In this post, I introduce a new concept. In the current implementation, instead of relying on the decision of one NN, I run many NN and base the forecast on the vote of the committee.

In theory, the aggregate decision of a committee can be derived in various ways. The simplest one is the **average vote of the members of the group**. However, more sophisticated selection is also possible, like the vote of the median, or the vote of that member who was the best forecaster in the previous X weeks.
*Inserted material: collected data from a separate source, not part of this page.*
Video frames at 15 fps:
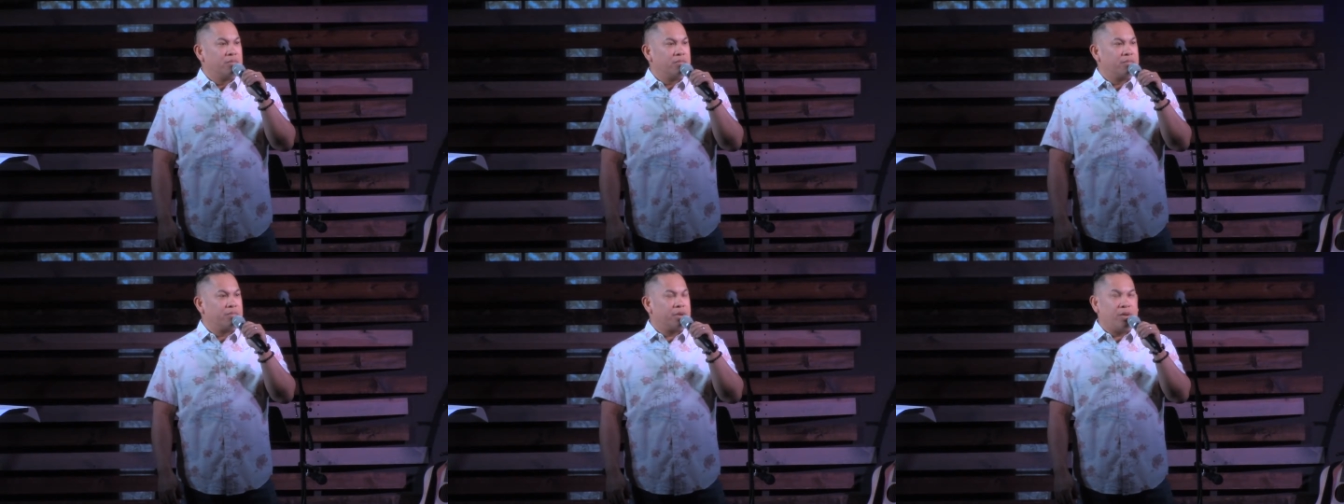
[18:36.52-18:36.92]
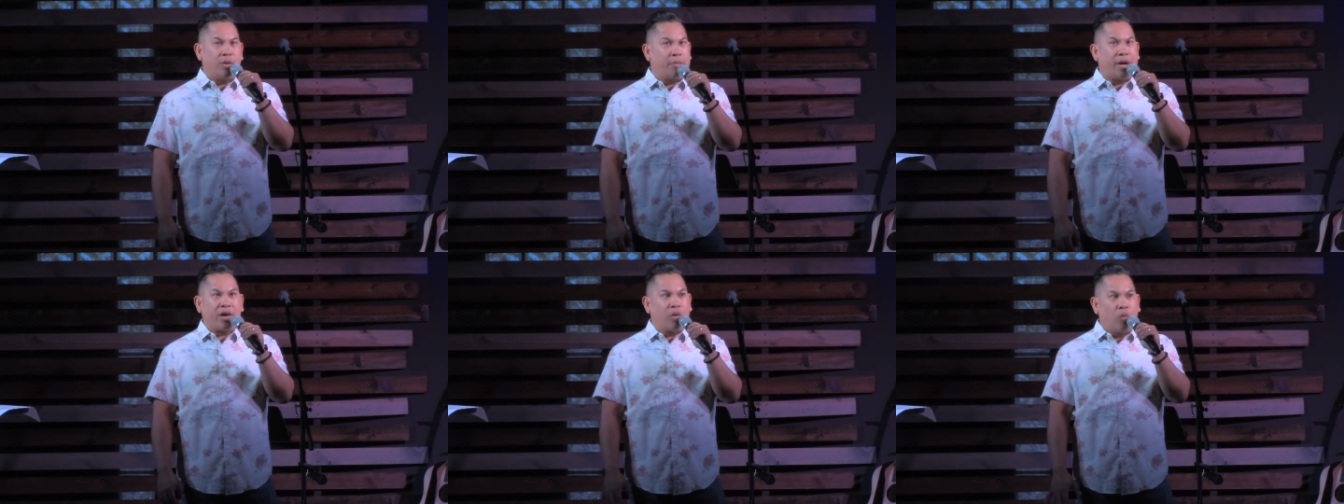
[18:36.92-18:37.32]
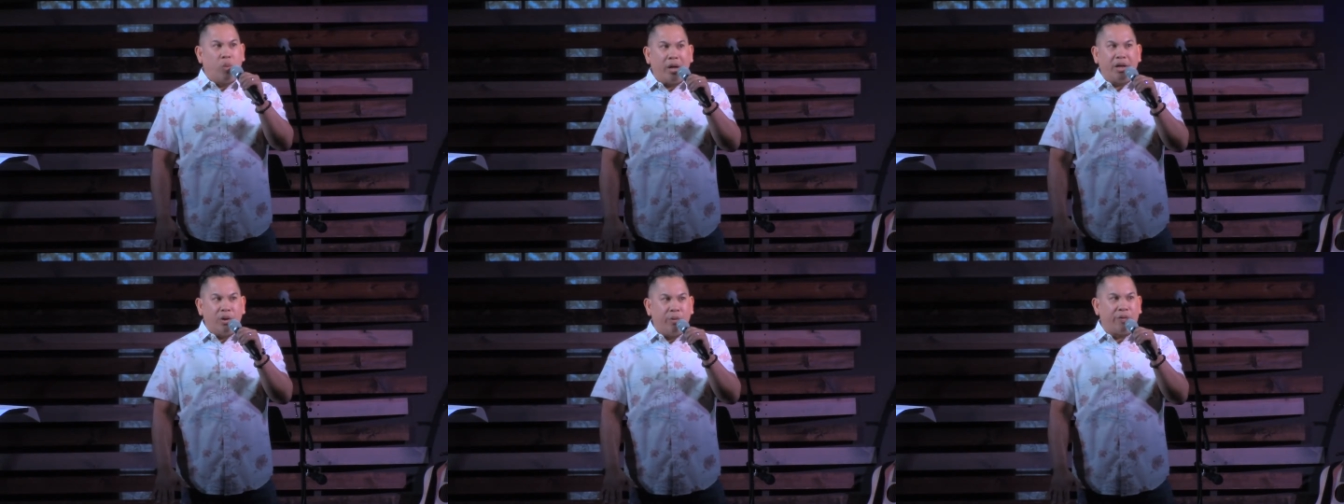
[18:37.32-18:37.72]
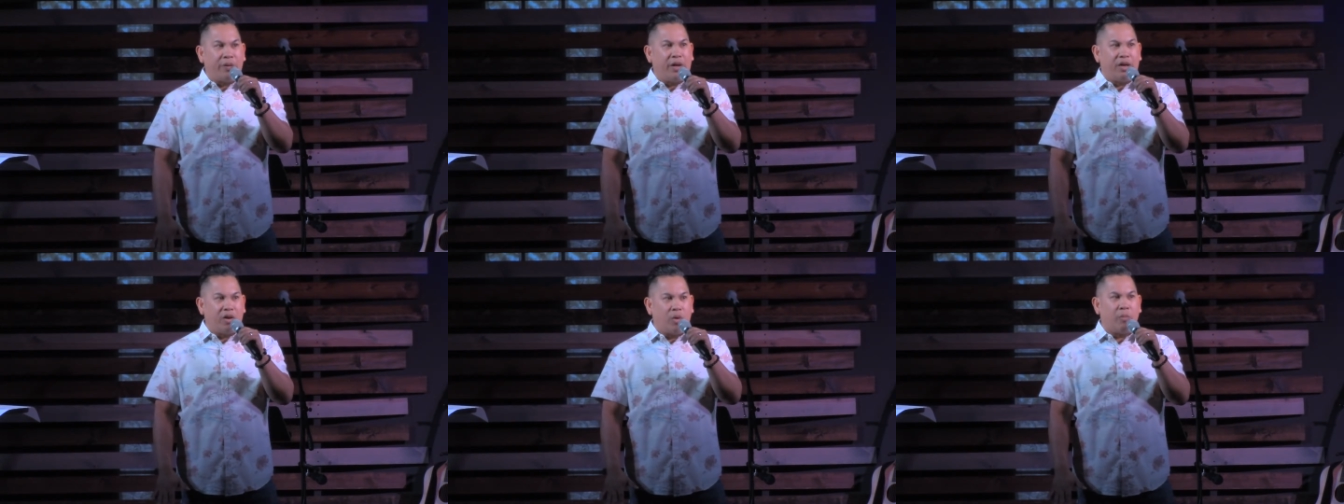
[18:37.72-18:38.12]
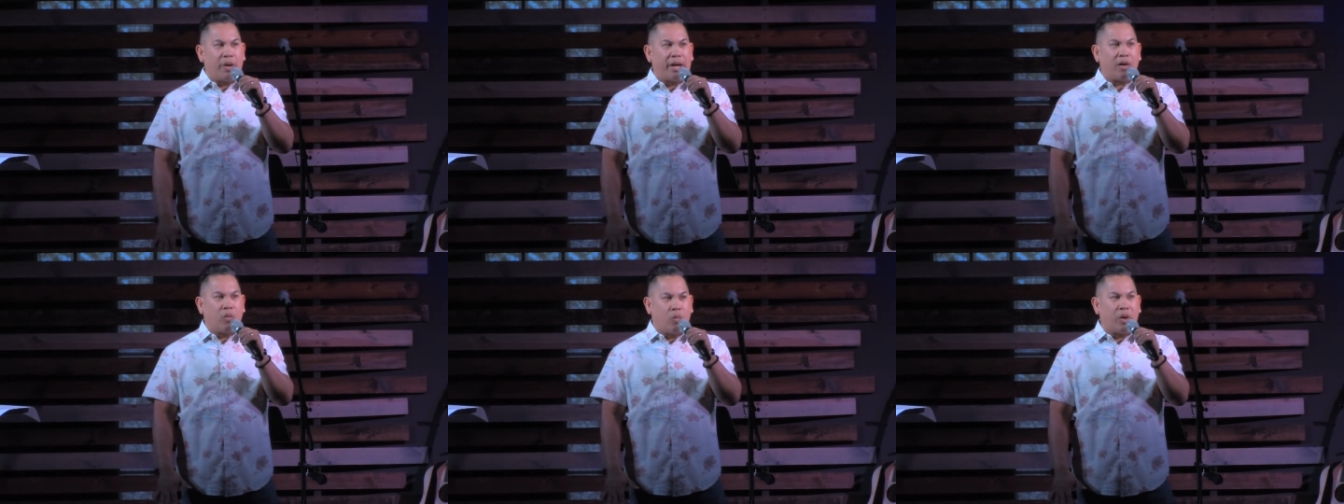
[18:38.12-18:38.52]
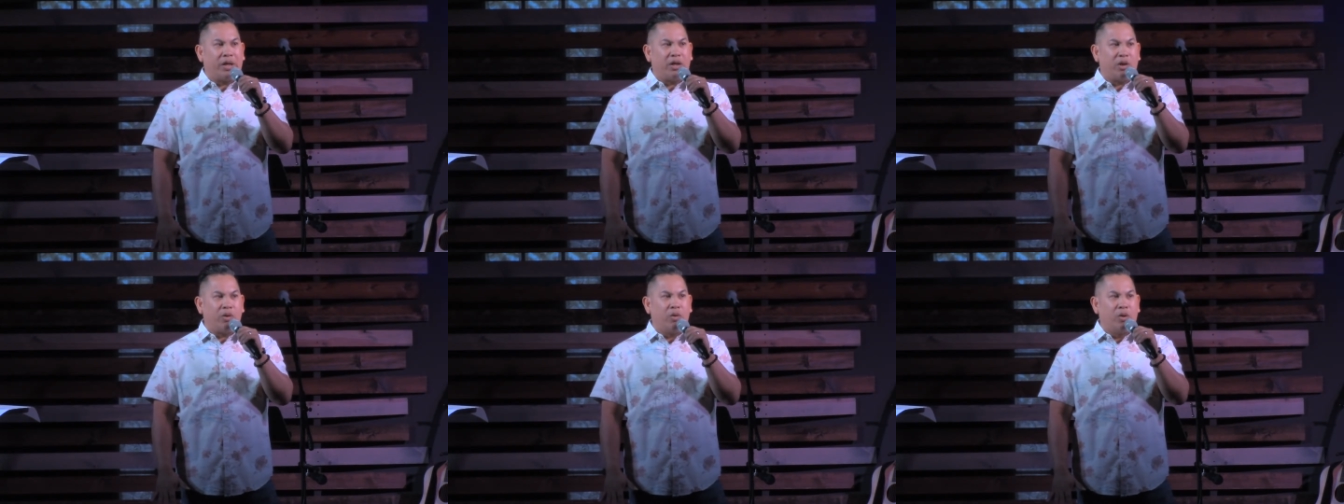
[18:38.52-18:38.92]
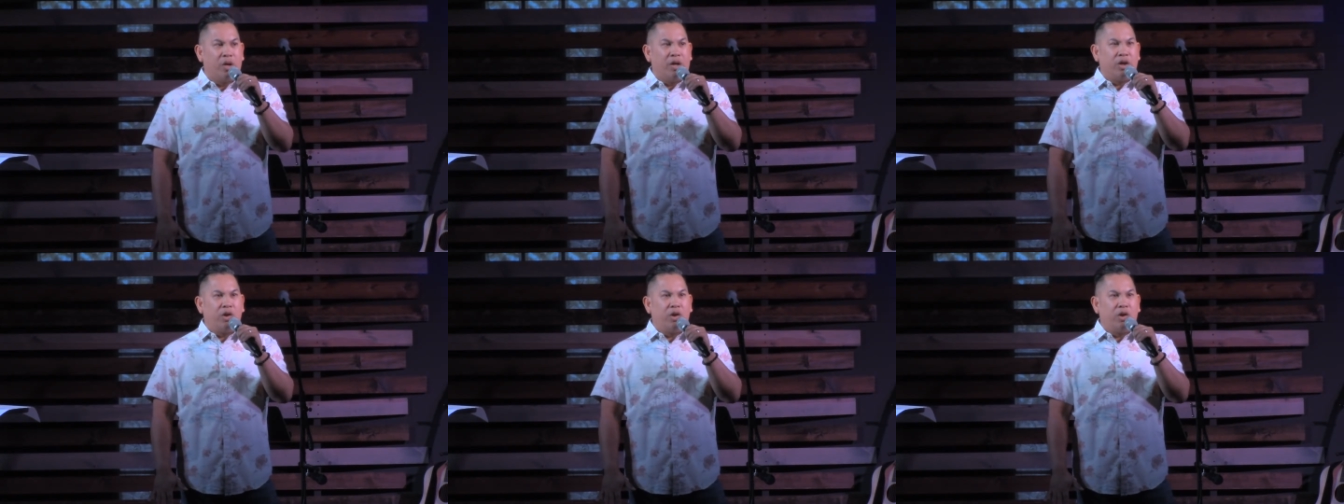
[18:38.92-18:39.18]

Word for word: But no matter what you think, no matter what you,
Note also, that** in this implementation, the members of the group are the same NN**, with the same parameters. In theory (and in the future), I would have an ensemble of heterogeneous NN. But, so far, let’s stick to a simple case. However, if my group is homogeneous (every member is the same), what is the point of having a group?

Note that the **main disadvantage of the NN** usage (as it is discussed in the literature) is that **it tends to stuck in local minima**. Stop here a little bit, because it is not as trivial as it seems at the first sight.

It is not that the function f(x) that the NN estimates that has local minima.

No.

It is perfectly possible that we have a linear monotone function f(x) = 5x +2 to forecast, that has no local minima, but still, the NN (by design) will have a problem that the learning algorithm stuck in a local minima…

**In a local minima of the weight space** of the NN.

Imagine the NN has many weights (w_1, … w_n). The main task of the backpropagation (or any other NN learning algorithm, gradient descent) is to find these weights. The problem is that these searching of the weights space tends to stop by finding a set of weights (w_1, … w_n) that are sub-optimal.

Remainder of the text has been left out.